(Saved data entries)
==============================

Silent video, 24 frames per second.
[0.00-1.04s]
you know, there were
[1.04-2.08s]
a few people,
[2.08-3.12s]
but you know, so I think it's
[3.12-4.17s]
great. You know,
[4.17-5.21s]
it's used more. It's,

==============================

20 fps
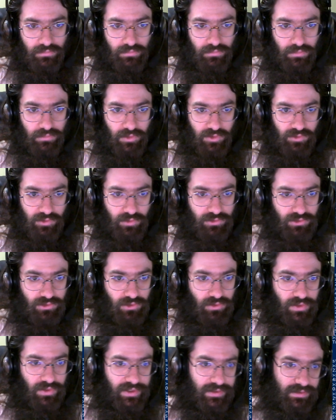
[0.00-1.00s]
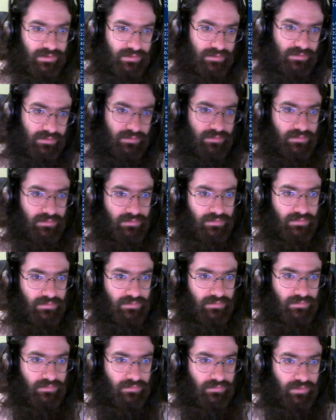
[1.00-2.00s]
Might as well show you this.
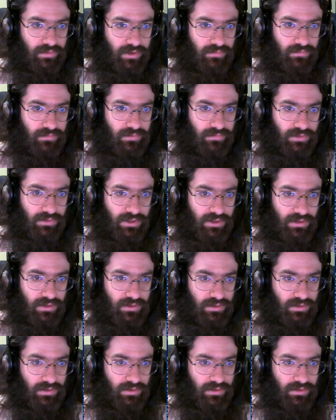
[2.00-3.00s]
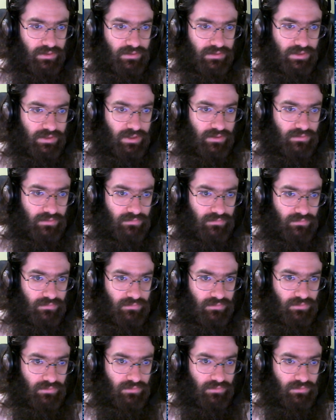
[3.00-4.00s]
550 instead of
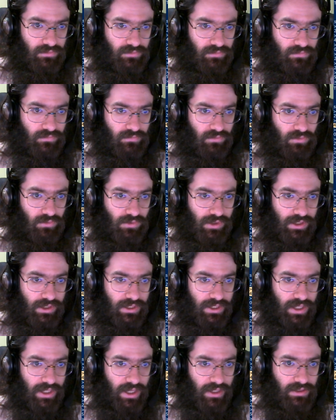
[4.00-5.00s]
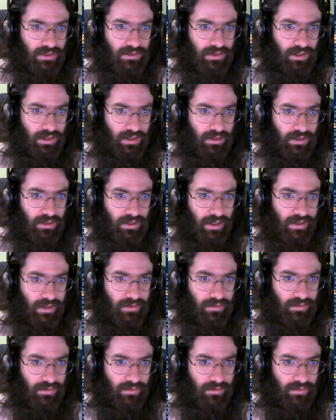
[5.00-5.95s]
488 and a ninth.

==============================

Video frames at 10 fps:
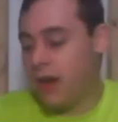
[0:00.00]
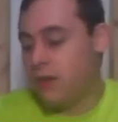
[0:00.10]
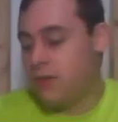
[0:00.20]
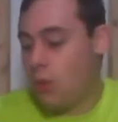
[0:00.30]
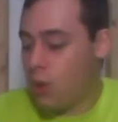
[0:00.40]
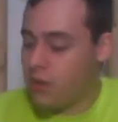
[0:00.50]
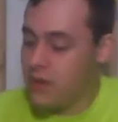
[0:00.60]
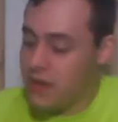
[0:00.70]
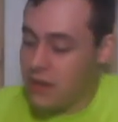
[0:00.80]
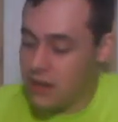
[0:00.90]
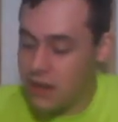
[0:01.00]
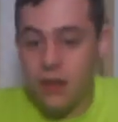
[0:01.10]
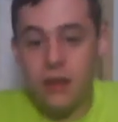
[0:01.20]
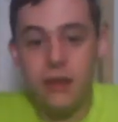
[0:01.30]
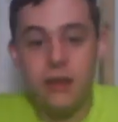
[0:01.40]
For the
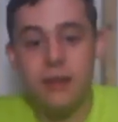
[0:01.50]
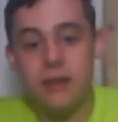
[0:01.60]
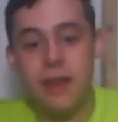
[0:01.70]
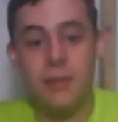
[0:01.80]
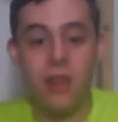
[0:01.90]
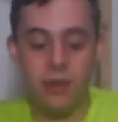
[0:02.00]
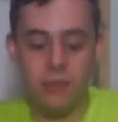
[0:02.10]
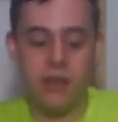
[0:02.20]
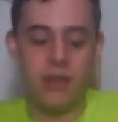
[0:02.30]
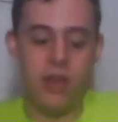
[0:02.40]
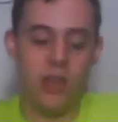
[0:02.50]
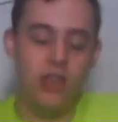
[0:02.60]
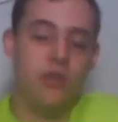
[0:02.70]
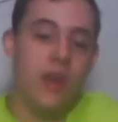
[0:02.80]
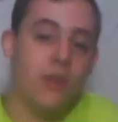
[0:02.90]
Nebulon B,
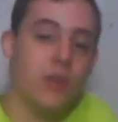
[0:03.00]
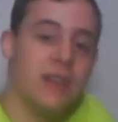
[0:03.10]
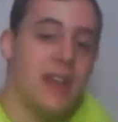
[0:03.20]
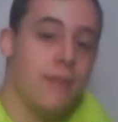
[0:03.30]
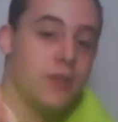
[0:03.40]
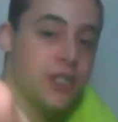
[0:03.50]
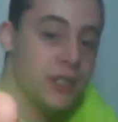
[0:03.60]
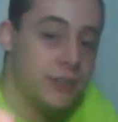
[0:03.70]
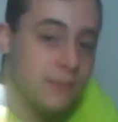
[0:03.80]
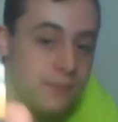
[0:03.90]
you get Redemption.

==============================

■ Required action:
Which lines in the records above contain the string "frames"? Copy them.

■ Completed exercise:
Silent video, 24 frames per second.
Video frames at 10 fps:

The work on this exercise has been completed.